Ditengah Krisis energi saat ini, selain menambah anggaran subsidi, pemerintah juga berupaya agar penggunaan energi didalam negeri semakin efesien. Termasuk mendorong penggunaan kendaraan listrik dan itu mendapatkan banyak insentif.

"Meskipun pertumbuhan ekonomi tidak terlalu tinggi, tetapi kebijakan pemerintah dapat hadir untuk melindungi lapisan masyarakat bawah sehingga masyarakat lebih sejahtera melalui kebijakan bauran strategi yang lebih inklusif," ujarnya. 

Baca Juga: Inflasi Meksiko Juli Tembus 8,15 Persen, Subsidi Warga Dicabut

4. Proyeksi rupiah esok hari

Oleh karena itu, pemerintah mengalokasikan anggaran yang cukup besar untuk subsidi dan kompensasi enargi di tahun 2022, yakni sebesar Rp502 triliun.
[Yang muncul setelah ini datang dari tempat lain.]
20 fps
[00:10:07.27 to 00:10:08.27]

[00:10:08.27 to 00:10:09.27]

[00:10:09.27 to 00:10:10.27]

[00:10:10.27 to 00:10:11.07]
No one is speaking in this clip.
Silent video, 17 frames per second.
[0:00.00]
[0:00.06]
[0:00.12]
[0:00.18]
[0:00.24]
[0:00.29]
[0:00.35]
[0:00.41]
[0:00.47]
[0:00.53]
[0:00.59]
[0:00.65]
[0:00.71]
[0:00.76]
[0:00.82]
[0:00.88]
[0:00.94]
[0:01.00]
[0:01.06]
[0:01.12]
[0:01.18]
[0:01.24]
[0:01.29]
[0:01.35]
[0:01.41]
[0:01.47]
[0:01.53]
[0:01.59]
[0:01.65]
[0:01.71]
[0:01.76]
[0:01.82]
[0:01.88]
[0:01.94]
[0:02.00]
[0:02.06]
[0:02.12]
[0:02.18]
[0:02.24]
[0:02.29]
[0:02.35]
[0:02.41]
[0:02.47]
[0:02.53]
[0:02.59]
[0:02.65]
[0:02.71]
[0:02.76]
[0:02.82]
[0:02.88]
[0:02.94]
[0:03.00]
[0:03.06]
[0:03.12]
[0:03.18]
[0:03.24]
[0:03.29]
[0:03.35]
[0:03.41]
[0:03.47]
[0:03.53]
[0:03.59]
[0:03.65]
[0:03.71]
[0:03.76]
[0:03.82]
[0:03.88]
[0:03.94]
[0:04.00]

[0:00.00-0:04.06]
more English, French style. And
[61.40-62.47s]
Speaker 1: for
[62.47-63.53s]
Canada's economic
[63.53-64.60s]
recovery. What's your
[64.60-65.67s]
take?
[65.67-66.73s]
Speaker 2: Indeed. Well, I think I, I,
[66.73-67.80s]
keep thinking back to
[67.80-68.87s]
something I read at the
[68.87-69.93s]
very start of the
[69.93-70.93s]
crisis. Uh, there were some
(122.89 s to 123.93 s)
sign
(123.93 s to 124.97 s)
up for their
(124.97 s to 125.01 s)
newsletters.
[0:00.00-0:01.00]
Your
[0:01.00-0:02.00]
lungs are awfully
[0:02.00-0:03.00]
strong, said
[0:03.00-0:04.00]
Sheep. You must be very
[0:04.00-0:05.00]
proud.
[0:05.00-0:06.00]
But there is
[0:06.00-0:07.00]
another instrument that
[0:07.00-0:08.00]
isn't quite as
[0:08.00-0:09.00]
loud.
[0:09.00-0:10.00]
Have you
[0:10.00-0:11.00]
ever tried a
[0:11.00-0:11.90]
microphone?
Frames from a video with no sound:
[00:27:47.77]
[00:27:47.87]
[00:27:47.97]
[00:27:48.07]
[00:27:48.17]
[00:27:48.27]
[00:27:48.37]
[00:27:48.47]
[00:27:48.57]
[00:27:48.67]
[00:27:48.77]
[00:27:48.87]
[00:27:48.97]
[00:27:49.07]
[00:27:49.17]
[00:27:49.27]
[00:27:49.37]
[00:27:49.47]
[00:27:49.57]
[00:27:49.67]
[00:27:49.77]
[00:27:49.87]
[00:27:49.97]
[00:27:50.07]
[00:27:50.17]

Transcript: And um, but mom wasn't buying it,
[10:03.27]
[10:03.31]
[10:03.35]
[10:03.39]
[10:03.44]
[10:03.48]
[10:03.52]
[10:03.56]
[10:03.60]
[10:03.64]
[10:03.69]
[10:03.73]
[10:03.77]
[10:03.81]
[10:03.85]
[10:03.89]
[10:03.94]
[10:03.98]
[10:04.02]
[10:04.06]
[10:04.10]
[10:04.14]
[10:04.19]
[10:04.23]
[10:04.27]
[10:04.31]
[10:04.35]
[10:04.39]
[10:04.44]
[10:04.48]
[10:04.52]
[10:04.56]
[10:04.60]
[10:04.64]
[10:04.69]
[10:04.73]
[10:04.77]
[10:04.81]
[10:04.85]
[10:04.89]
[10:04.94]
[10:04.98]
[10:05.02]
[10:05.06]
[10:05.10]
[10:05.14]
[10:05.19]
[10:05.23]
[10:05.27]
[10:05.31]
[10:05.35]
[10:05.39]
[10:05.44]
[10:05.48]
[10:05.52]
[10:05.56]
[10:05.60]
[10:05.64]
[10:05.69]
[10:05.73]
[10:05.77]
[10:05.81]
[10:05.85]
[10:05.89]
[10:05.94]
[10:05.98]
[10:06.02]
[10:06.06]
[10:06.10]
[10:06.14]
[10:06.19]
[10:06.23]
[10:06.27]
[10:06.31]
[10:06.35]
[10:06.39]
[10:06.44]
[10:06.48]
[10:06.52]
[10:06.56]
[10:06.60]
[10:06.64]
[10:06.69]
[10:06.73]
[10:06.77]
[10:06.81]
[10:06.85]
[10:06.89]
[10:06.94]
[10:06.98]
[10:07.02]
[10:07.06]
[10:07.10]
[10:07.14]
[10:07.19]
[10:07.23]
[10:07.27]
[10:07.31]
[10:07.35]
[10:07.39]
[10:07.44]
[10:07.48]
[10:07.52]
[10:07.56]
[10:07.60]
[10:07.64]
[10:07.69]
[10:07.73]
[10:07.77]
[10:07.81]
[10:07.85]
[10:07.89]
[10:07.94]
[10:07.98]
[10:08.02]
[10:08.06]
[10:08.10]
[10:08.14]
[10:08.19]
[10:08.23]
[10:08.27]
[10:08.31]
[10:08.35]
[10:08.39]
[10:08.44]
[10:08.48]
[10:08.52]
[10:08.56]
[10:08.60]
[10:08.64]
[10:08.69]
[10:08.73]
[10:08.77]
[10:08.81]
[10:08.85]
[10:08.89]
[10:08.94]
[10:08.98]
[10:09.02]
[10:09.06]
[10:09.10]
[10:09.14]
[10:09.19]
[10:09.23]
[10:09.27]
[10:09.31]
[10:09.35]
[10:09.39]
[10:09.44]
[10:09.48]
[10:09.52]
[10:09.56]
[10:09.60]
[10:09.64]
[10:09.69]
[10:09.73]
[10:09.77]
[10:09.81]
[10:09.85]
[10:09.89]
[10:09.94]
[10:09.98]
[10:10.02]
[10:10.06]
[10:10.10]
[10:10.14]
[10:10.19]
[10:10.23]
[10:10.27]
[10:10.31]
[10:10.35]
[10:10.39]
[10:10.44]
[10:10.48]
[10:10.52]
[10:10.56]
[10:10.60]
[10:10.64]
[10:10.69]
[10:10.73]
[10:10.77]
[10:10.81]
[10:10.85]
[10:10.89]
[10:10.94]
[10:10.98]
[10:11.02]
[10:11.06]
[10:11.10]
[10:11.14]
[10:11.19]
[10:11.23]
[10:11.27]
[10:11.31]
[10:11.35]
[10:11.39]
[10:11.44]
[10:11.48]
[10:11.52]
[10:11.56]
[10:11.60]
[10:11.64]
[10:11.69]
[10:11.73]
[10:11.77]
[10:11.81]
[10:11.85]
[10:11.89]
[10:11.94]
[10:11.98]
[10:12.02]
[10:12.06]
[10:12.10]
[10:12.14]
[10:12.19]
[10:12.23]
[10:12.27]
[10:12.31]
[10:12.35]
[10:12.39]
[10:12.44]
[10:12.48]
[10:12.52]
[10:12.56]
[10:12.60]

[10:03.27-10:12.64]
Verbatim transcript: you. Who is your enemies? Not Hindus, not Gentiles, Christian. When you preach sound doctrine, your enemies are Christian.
Meskipun, pemerintah masih memiliki nasib yang baik. Pasalnya, di tahun 2022 ini, penerimaan meningkat karena mendapat rejeki nomplok dari kenaikan harga komoditas.

Pada penutupan pasar sore ini, mata uang rupiah ditutup melemah 18 poin walaupun sebelumnya sempat melemah 25 poin di level Rp14.870 dari penutupan sebelumnya di level Rp14.853.

"Sedangkan untuk perdagangan besok, mata uang rupiah kemungkinan dibuka berfluktuatuf namun ditutup melemah di rentang Rp14.850-Rp14.910," katanya.